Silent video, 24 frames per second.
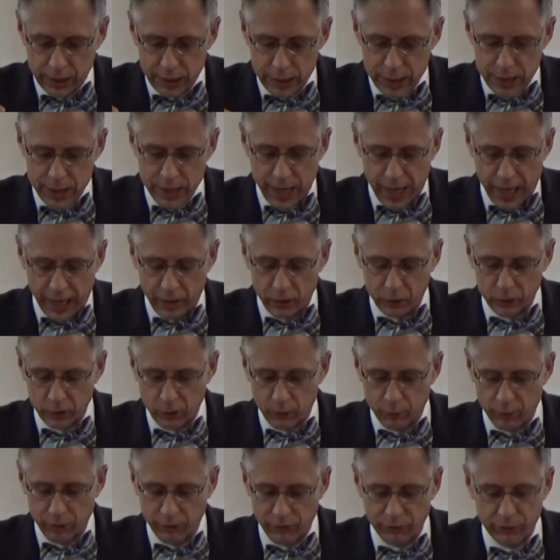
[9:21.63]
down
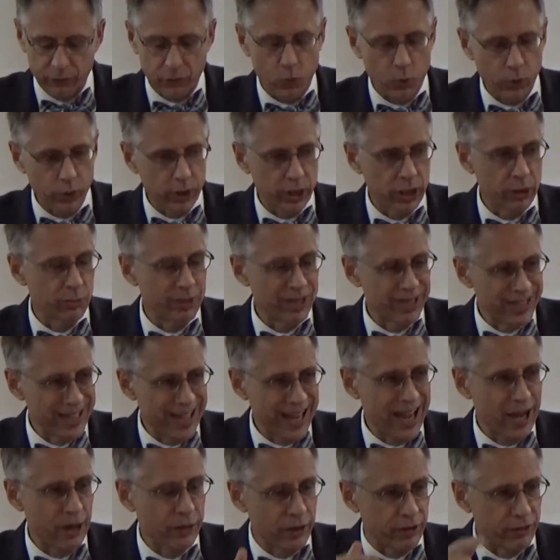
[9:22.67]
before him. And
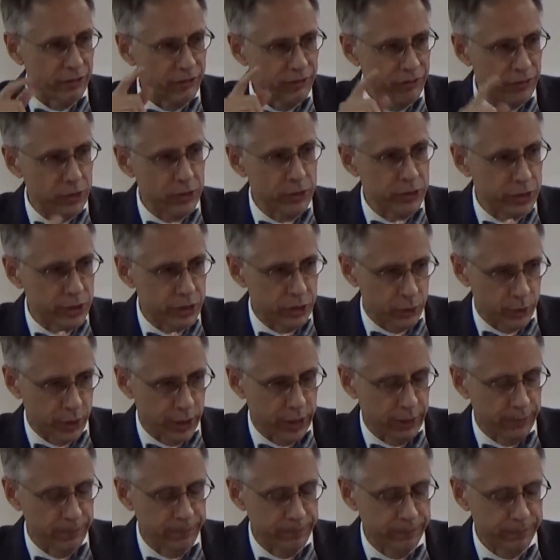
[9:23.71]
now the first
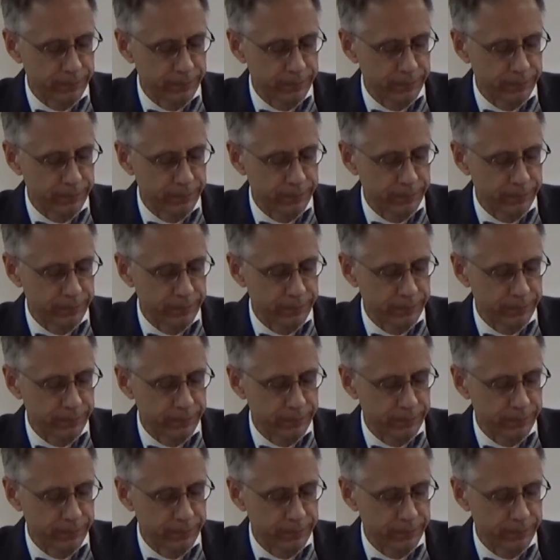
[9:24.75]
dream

■ **WHAT YOU SHOULD DO**
Write out each entry exactly; any pictures stay out of the copy.

■ **RESULT**
Silent video, 24 frames per second.
[9:21.63]
down
[9:22.67]
before him. And
[9:23.71]
now the first
[9:24.75]
dream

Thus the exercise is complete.